9. Akka's remoting slowness from what I can see stems from some implementation/detail-design mistakes, candidates:
1) definition of serializer libs per class (BTW: Errors with object sharing) => cannot batch on serialization level.
2) even when using kryo, it seems like JDK serialization seems to get used for some classes. Instantiating + initilizing a JDK ObjectInputStream already consumes ~14 microseconds => limits message rate to 71428 per second (scroll up and compare ..).
> Like I said I don't use any of these libraries.
I dont buy that, even if you tell it 3 times (lol).
This comment has been removed by the author.
ReplyDeleteI have done some further analysis and my suspection was true: Akka suffers from poor serialization performance. So its actually not Akka performing poor but the way they serialize data. I'd be interested in having a protocol buffer benchmark.
DeleteOn the other hand: Protobuf serialization requires some explicit work. Its a significant drop in productivity if each message being remoted has to be declared in a proto file and protobuf wrappers have to be generated. In a real application one frequently then has to transform application data => protobuf wrapper => send, receive message => move protobuf wrapper data to application level data. One rarely uses generated wrappers directly in application code (cannot add methods because generated :) ).
In addition protobuf does not support shared references, so one cannot simple pass cyclic and complex objects. It will also be interesting if the ask() test will profit, from the kryo example one can see that only "tell" benchmark improves.
I'll add a disclaimer to the post, as I agree its unfair to put a "Akka is slow" stamp instead of "Serialization with Akka is slow".
On another note: fast-serialization used by kontraktor outperforms protobuf by a good margin (especially for high load batching scenarios). However the gap might close.
You are discussing about of good techniques by this post. Remote messaging is best technique and this information is clear my doubts about it. I learn Java from Best Java Development Course Training Institute in Jaipur so its information is very important for me. Please keep updating more information about it.
ReplyDeleteGreat article, learned couple of things and clear couple of misconception. thanks..
ReplyDeleteI am experimenting with Kontraktor to build a simulation system for testing a component. I'd be interested in understanding better how to use the different actor 'calling' mechanisms. Here is my problem. I have a plain java class that loops through 96 timeslots each representing 15 minutes. During each slot metadata determines the number of each of 2 types of messages that will be sent, either to a MQ queue or a file or both. These are 'metered across the 15 minutes, so sending 900 messages in a 15 minute slot would mean sending 1 per second.
ReplyDeleteHow I implemented this is a loop, in which I use first mesageType1.sendForTheseIds(ArrayList); and then mesageType2.sendForTheseIds(ArrayList); The message sending Actors meter the output of their messages across the 15 minutes. The loop also has a 15 minute sleep before continuing. Given this sleep I do not have issues with messages coming out of order so did no use onSerial.
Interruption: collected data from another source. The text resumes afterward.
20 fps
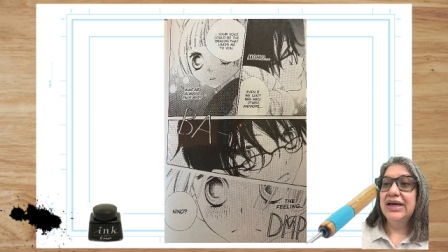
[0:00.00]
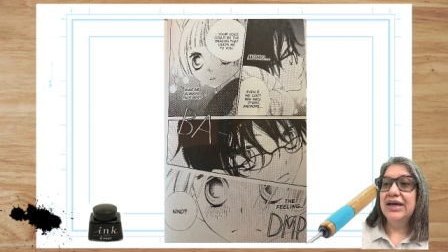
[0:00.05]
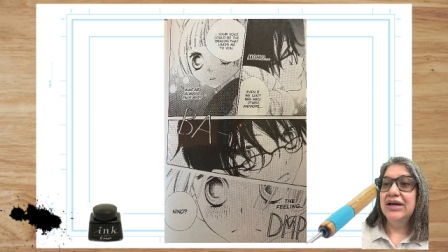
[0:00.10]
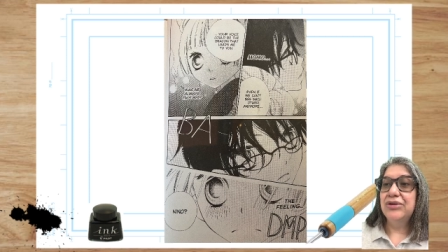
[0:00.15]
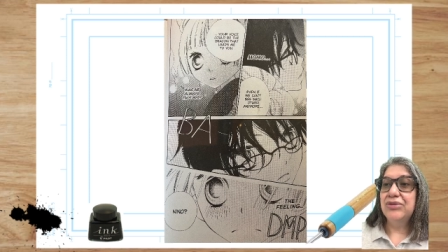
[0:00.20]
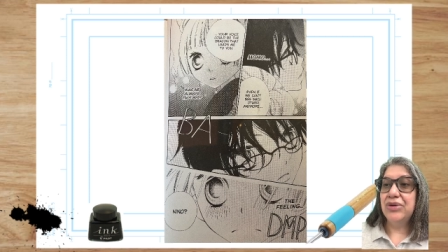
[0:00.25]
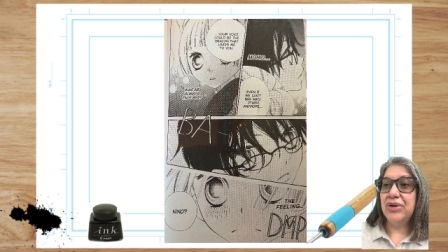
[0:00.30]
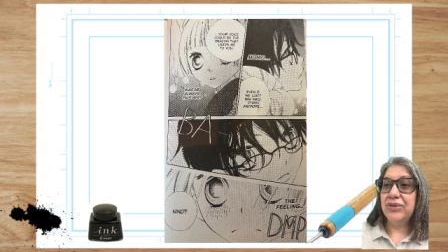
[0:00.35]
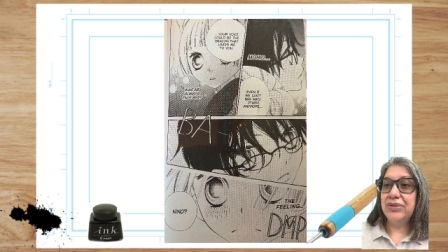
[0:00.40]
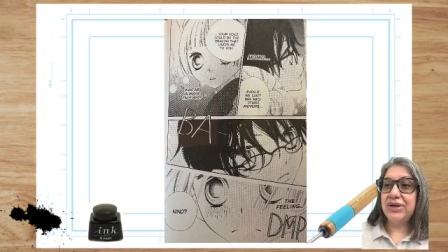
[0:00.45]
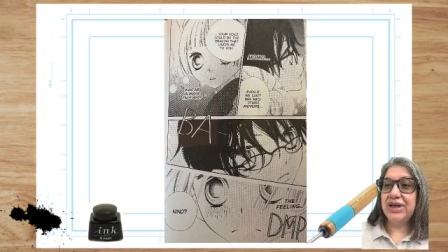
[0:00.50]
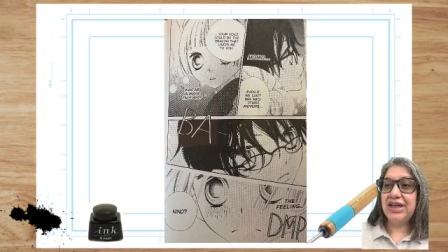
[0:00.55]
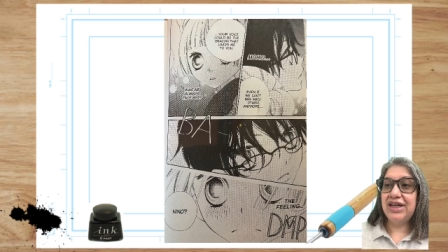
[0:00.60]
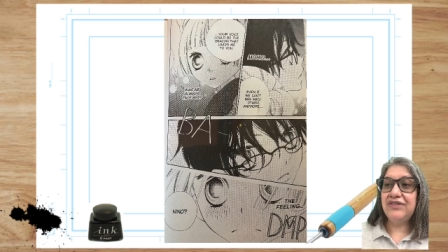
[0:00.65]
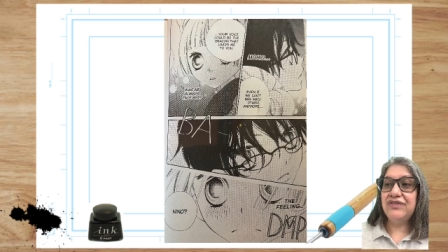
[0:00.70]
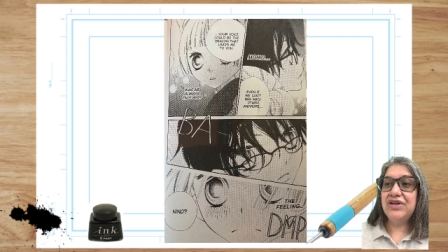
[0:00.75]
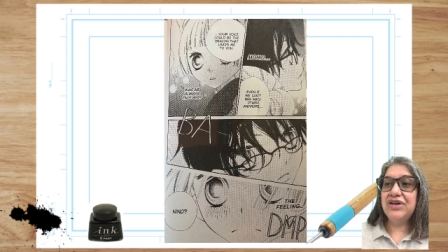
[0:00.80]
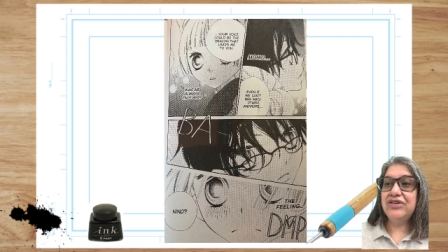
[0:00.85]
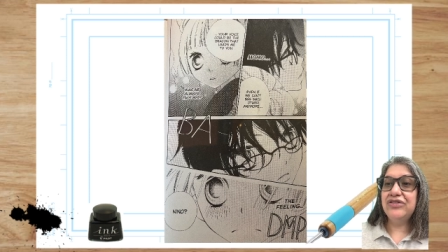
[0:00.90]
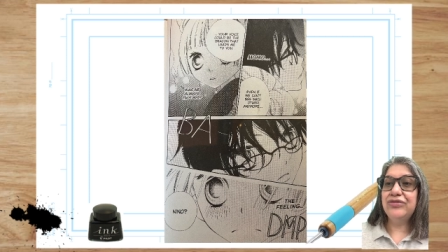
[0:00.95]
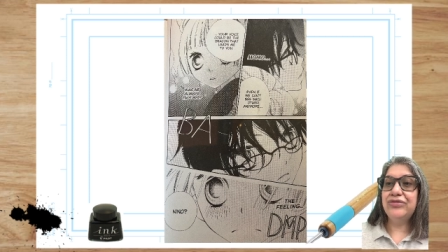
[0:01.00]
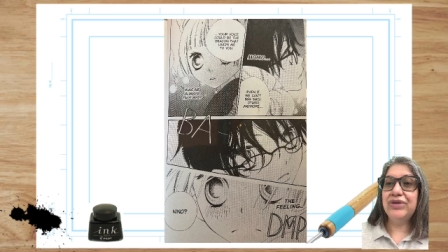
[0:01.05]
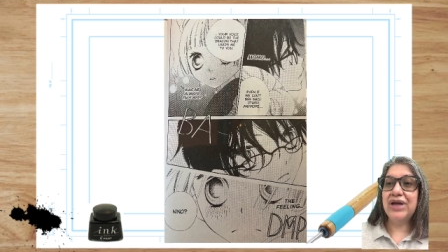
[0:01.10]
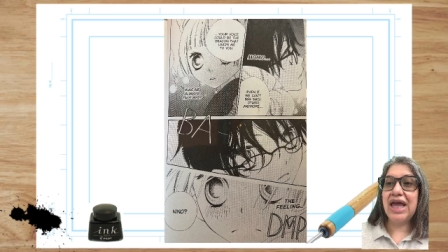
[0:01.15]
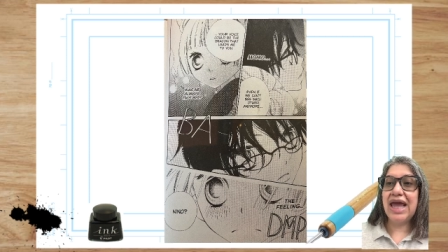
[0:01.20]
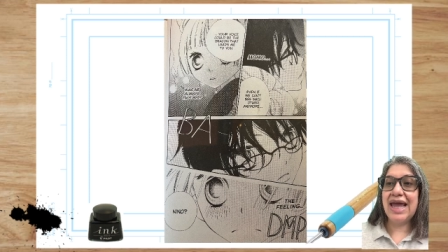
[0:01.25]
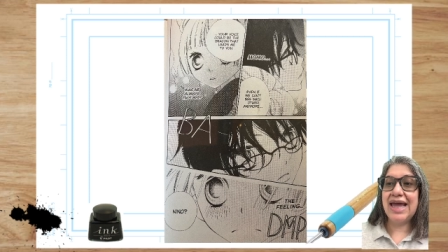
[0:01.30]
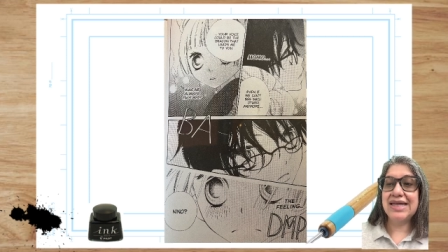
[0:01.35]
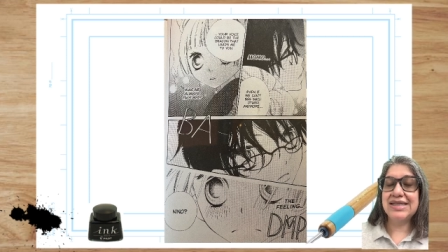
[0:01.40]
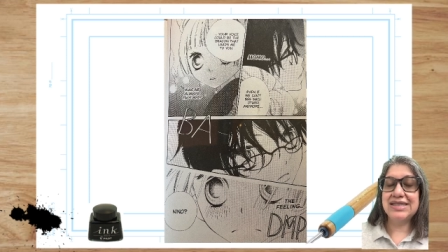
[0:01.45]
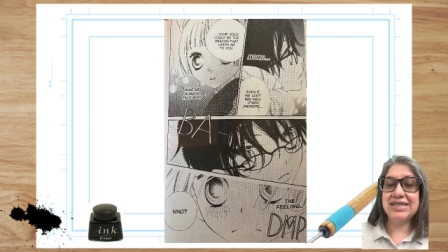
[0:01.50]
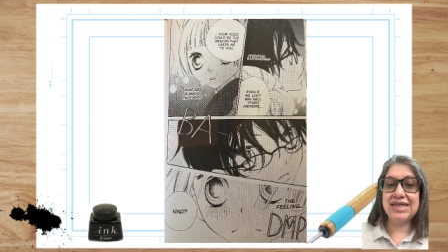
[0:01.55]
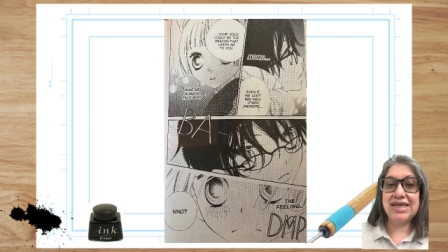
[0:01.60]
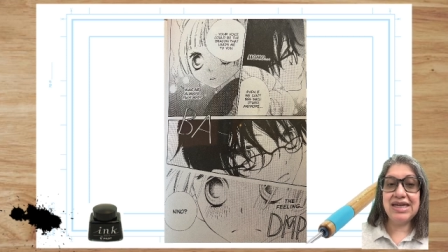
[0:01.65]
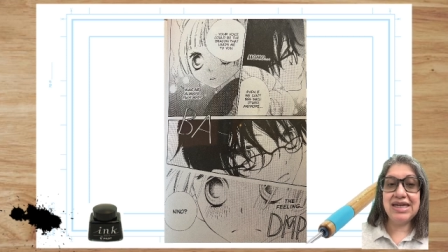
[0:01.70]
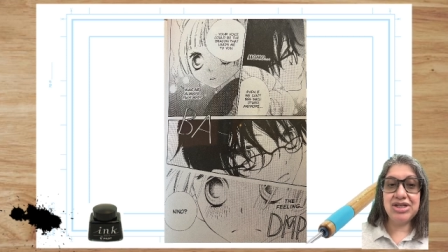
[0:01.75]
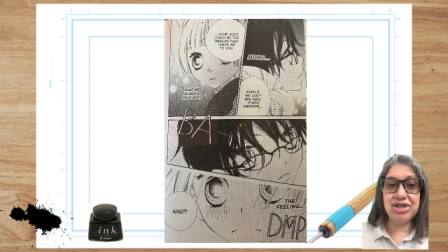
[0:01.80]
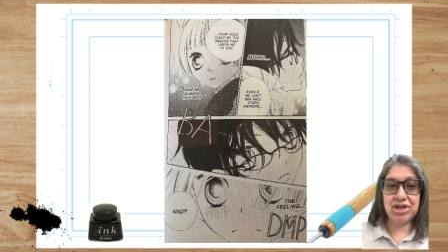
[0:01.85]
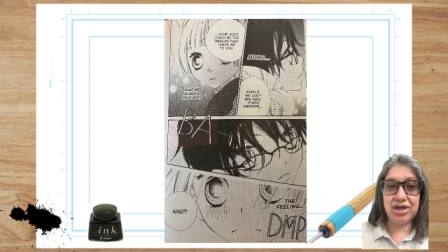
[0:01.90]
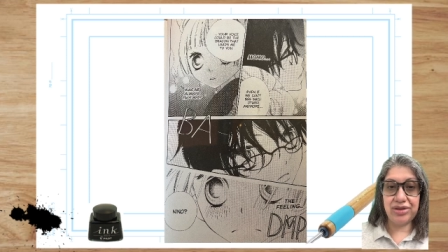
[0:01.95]
quote, Even if we can't see
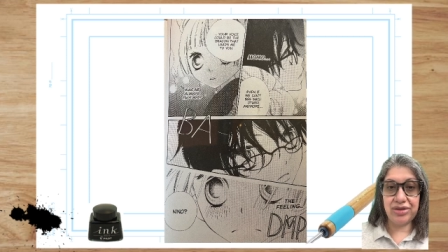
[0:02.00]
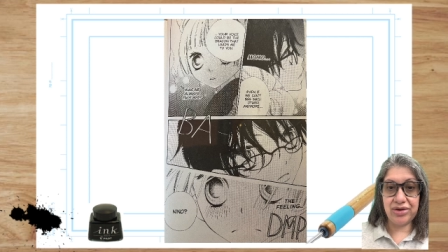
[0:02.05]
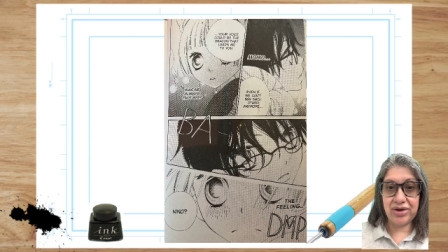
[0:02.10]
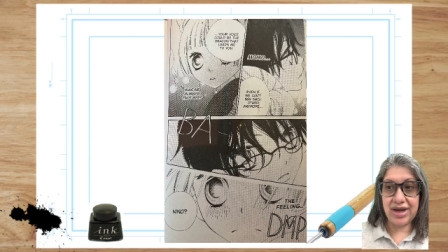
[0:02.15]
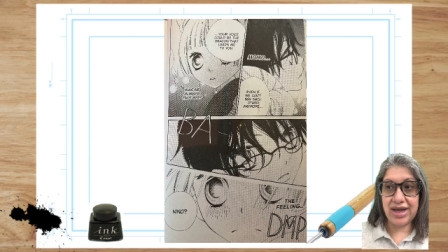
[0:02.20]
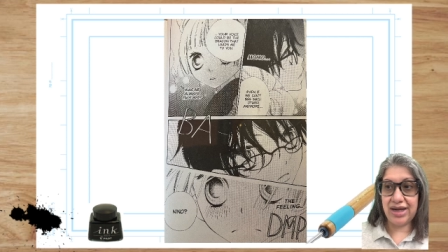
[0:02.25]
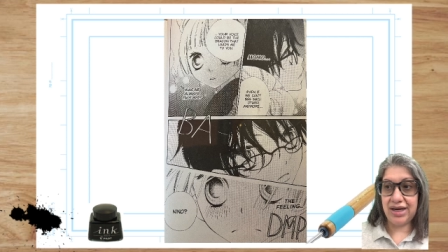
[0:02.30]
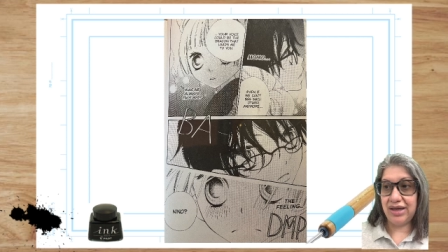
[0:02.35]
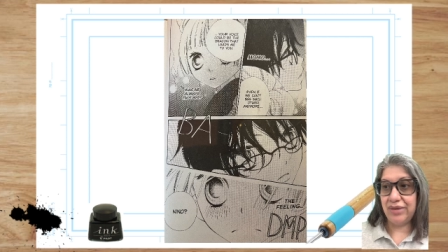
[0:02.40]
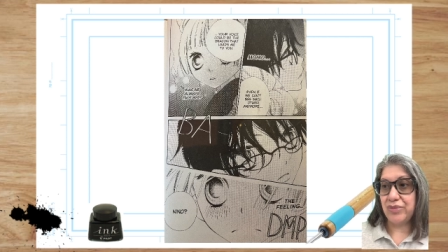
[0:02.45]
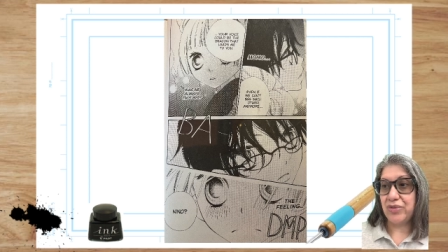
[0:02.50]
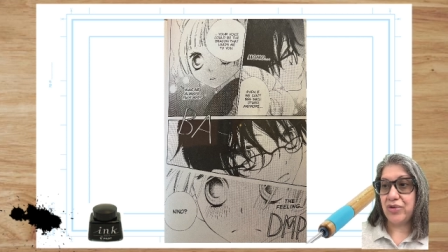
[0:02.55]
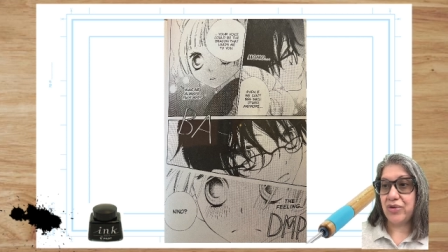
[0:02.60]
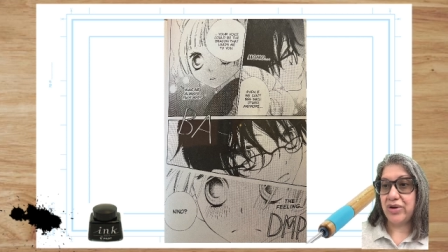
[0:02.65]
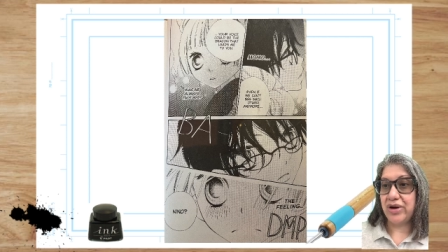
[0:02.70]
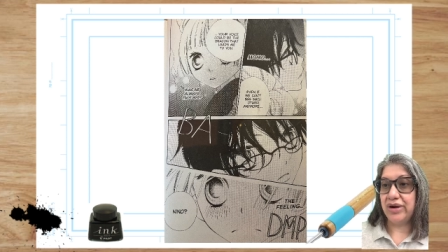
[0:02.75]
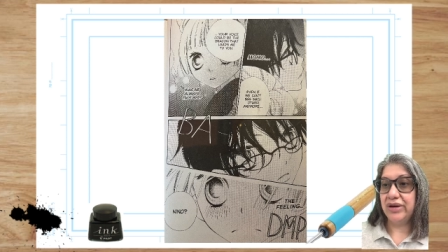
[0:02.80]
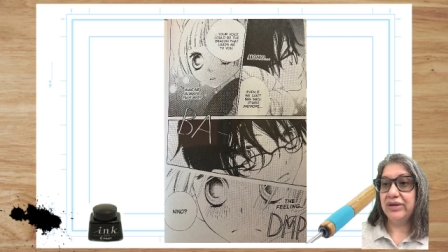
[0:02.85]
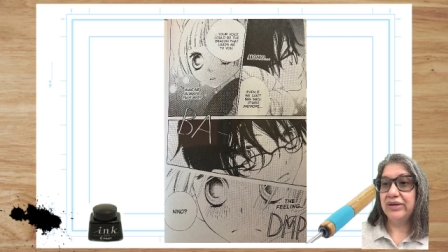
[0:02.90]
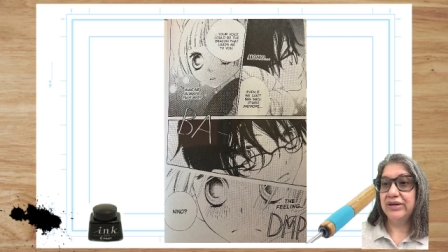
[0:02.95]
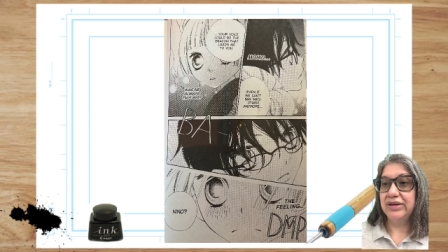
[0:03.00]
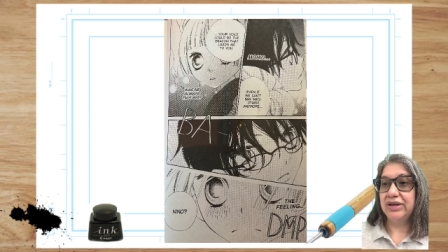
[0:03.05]
each other anymore,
Is there a better way to implement this scenario, better using the actor system?
I meant "did not use serialOn" in that 2nd to last sentence
Delete"serialOn" is a very special method used to prevent out of order execution of code performing async IO or networking calls. In general ofc an Actor is FIFO.
DeleteUsing sleep inside an actor thread is a no-go, there are better ways to implement cyclic task (e.g. self().delayed( 1000, () -> loopMethod() ) );
Can we continue this discussion on github ? I'd prefer to see your full source code as I am not completely sure I understand what exactly you are doing :).